> Work required
Your answer should consist of each line below that contains the string "with".
Start of Extracted entries
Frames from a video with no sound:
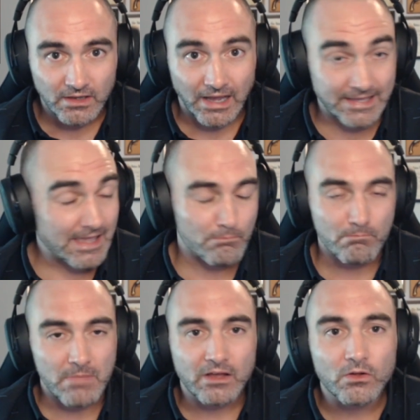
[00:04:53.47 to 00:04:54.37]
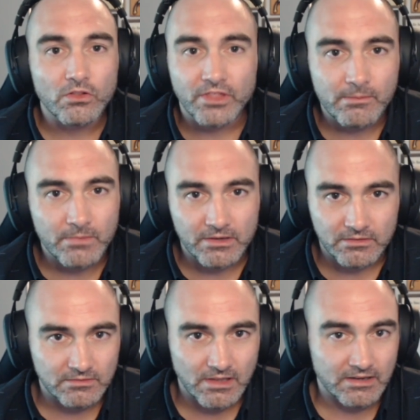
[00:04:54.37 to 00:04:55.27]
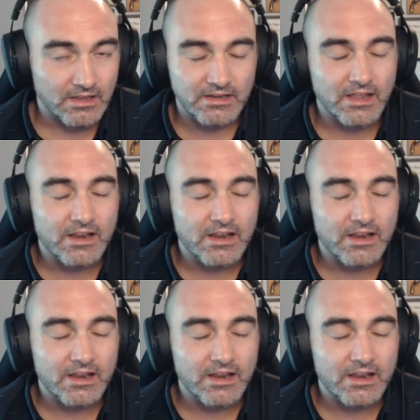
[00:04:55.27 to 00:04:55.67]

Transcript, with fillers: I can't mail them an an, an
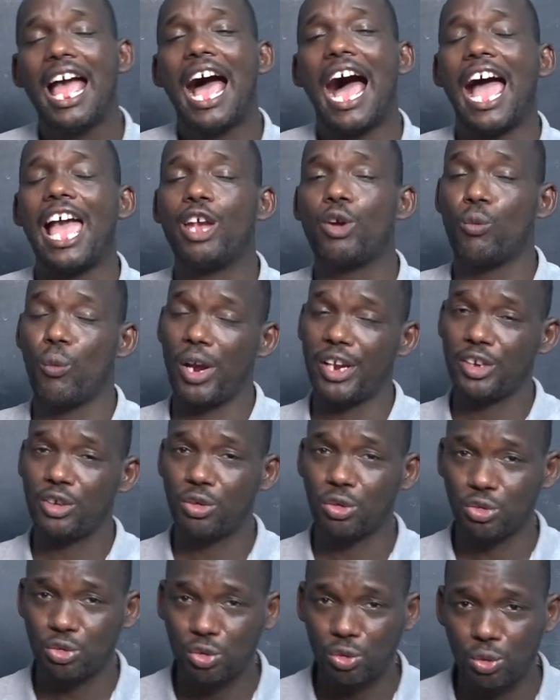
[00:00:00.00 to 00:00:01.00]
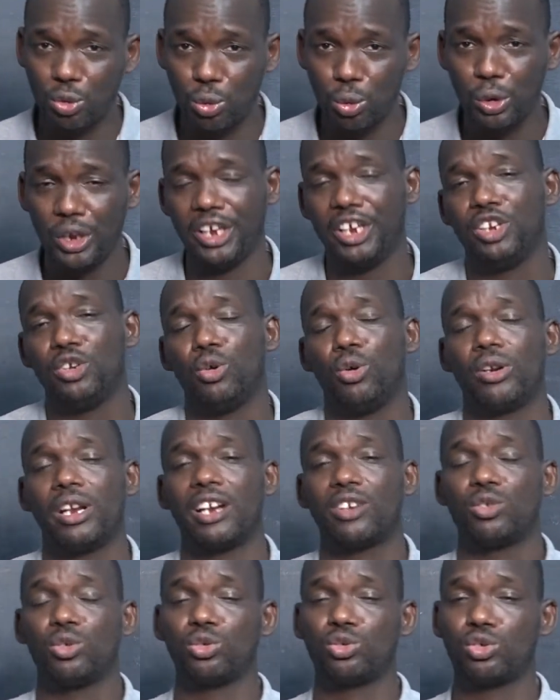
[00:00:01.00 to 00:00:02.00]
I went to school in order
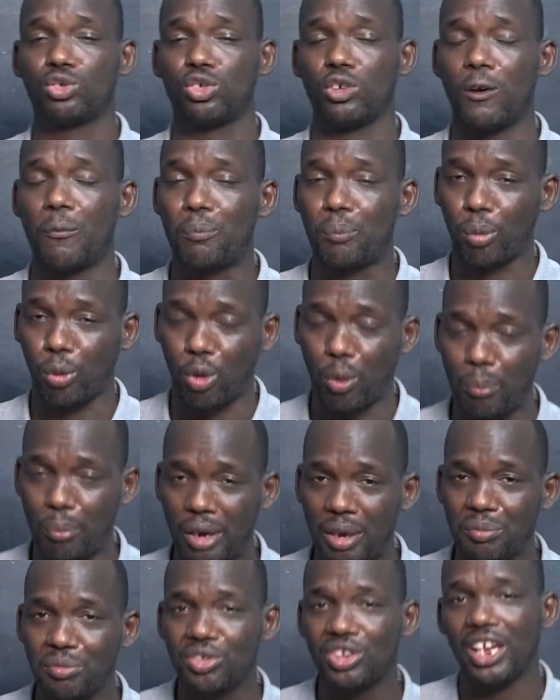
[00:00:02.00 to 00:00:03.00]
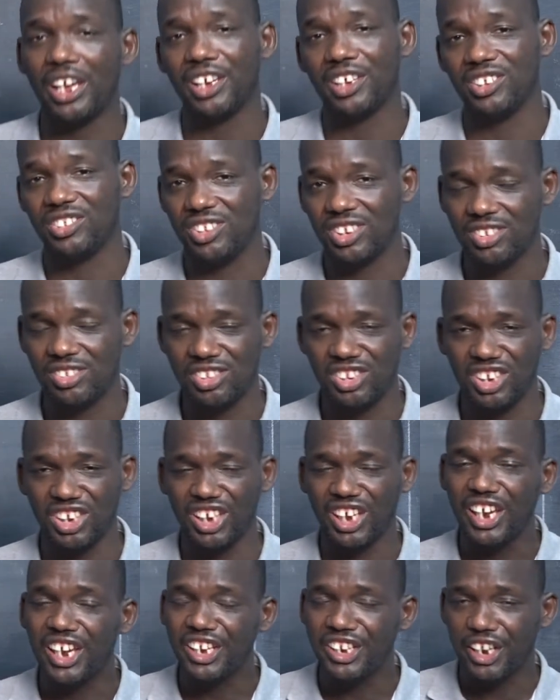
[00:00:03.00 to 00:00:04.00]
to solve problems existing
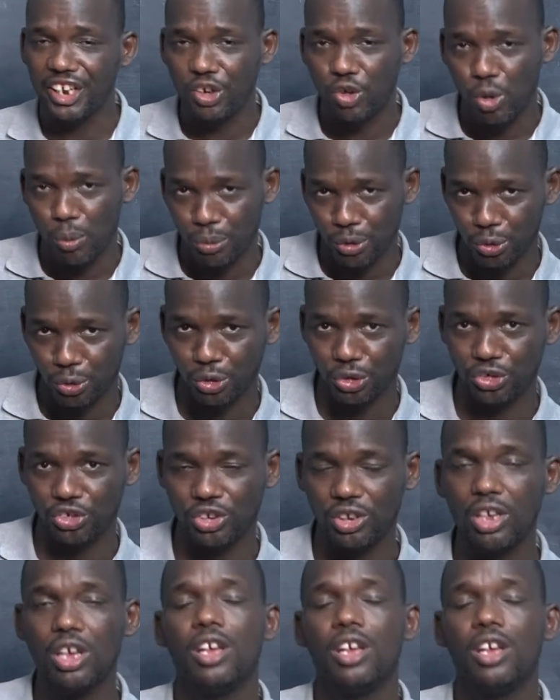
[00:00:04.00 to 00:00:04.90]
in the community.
End of Extracted entries
> Written response
Frames from a video with no sound:
Transcript, with fillers: I can't mail them an an, an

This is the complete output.